╔══
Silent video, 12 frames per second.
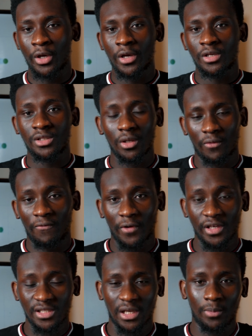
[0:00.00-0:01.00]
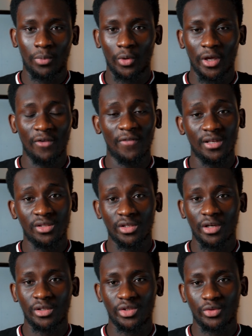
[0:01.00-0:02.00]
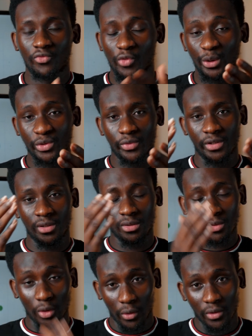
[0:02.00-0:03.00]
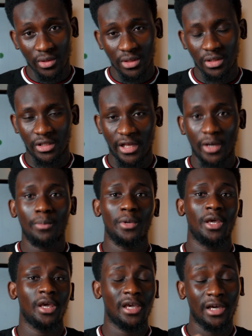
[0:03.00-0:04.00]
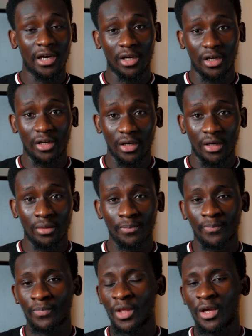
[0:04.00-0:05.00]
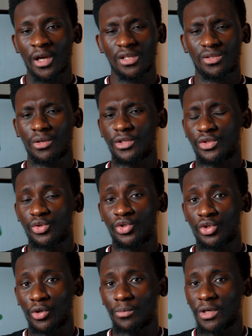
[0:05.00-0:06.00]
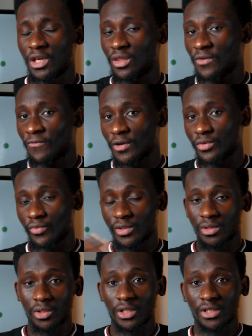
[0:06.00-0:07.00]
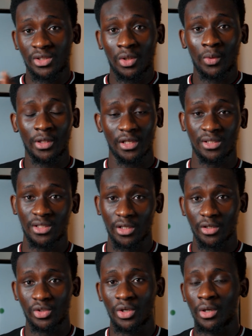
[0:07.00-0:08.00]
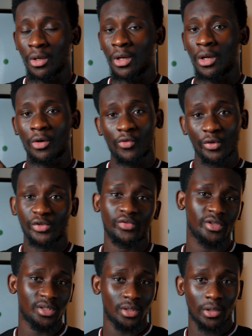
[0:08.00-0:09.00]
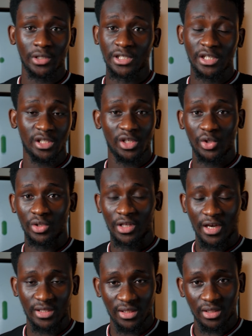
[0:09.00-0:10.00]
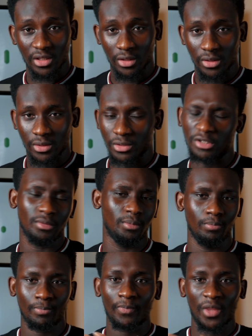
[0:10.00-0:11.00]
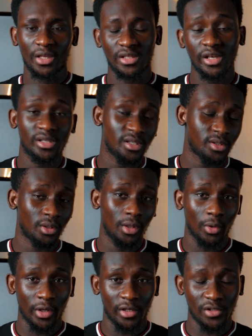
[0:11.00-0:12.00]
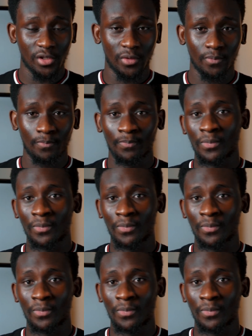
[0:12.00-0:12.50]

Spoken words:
So for example, if I search grocery stores near me in Canada, it's going to show me a different result than someone that searched grocery stores in the United States. So it takes into location.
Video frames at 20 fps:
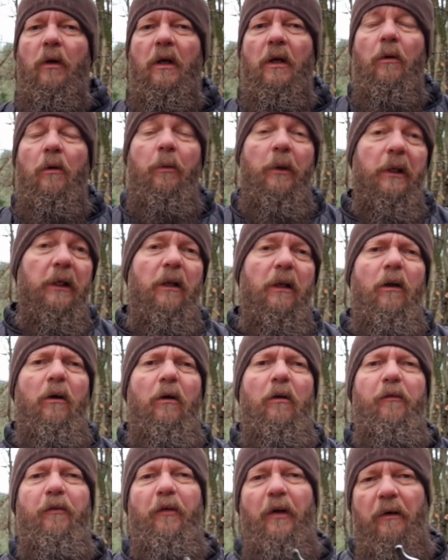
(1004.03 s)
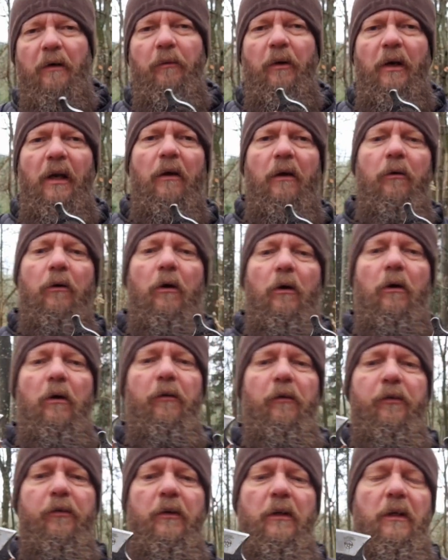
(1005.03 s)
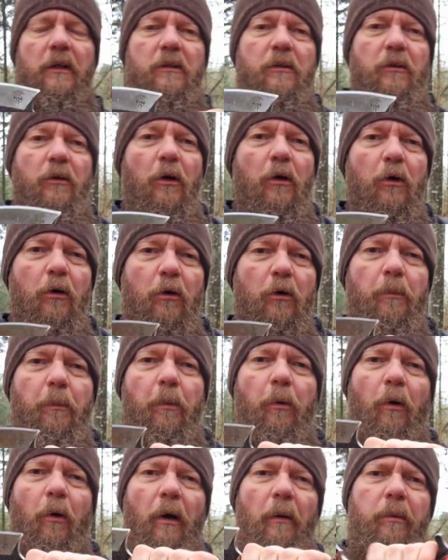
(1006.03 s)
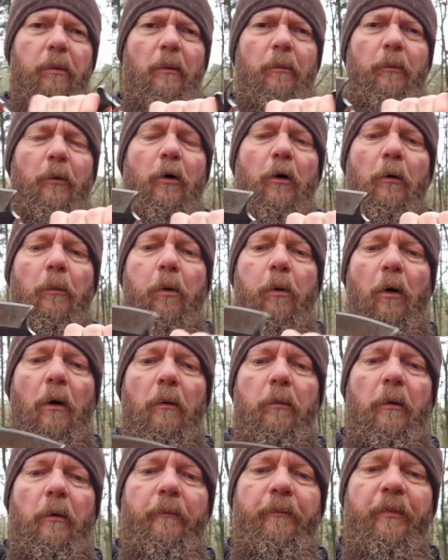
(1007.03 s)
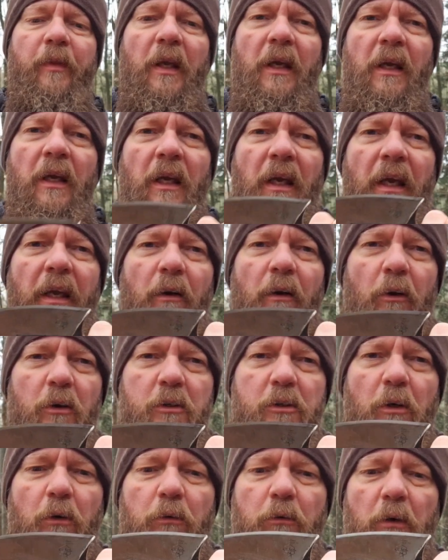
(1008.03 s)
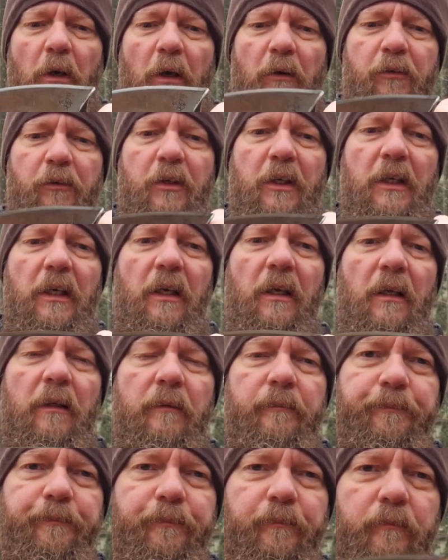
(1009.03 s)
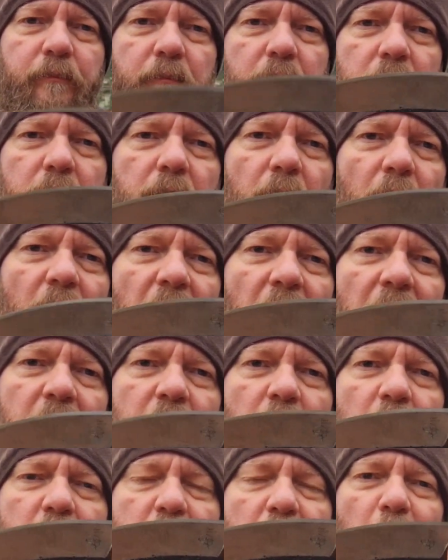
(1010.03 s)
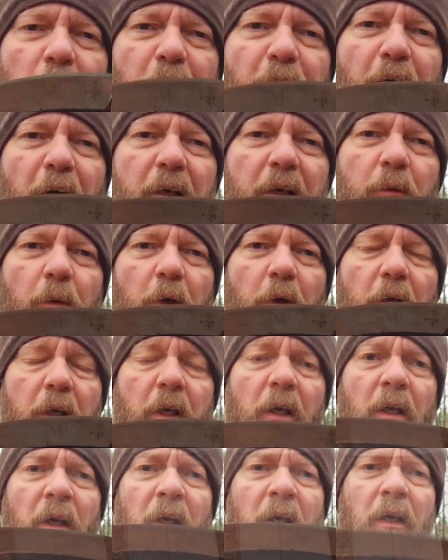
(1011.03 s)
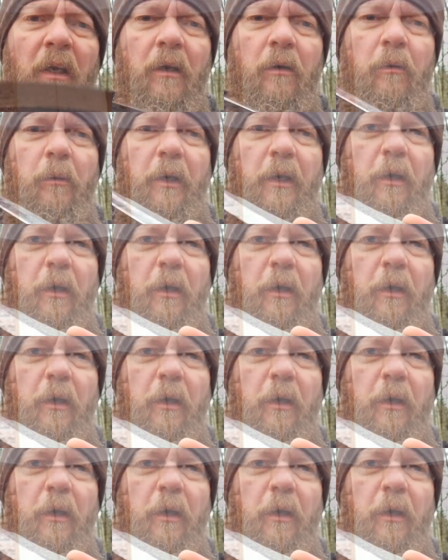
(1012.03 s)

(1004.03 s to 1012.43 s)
with glove and without gloves. There's no problem. And also you have seen I've done some fine work when I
╚══
[TASK BRIEF]
Output, exactly and only, the lines beginning with the one that contains "(1004.03 s)" and ending at the last line of the records above. Drop the pictures.

[RESULT FOR THIS EXERCISE]
(1004.03 s)
(1005.03 s)
(1006.03 s)
(1007.03 s)
(1008.03 s)
(1009.03 s)
(1010.03 s)
(1011.03 s)
(1012.03 s)

(1004.03 s to 1012.43 s)
with glove and without gloves. There's no problem. And also you have seen I've done some fine work when I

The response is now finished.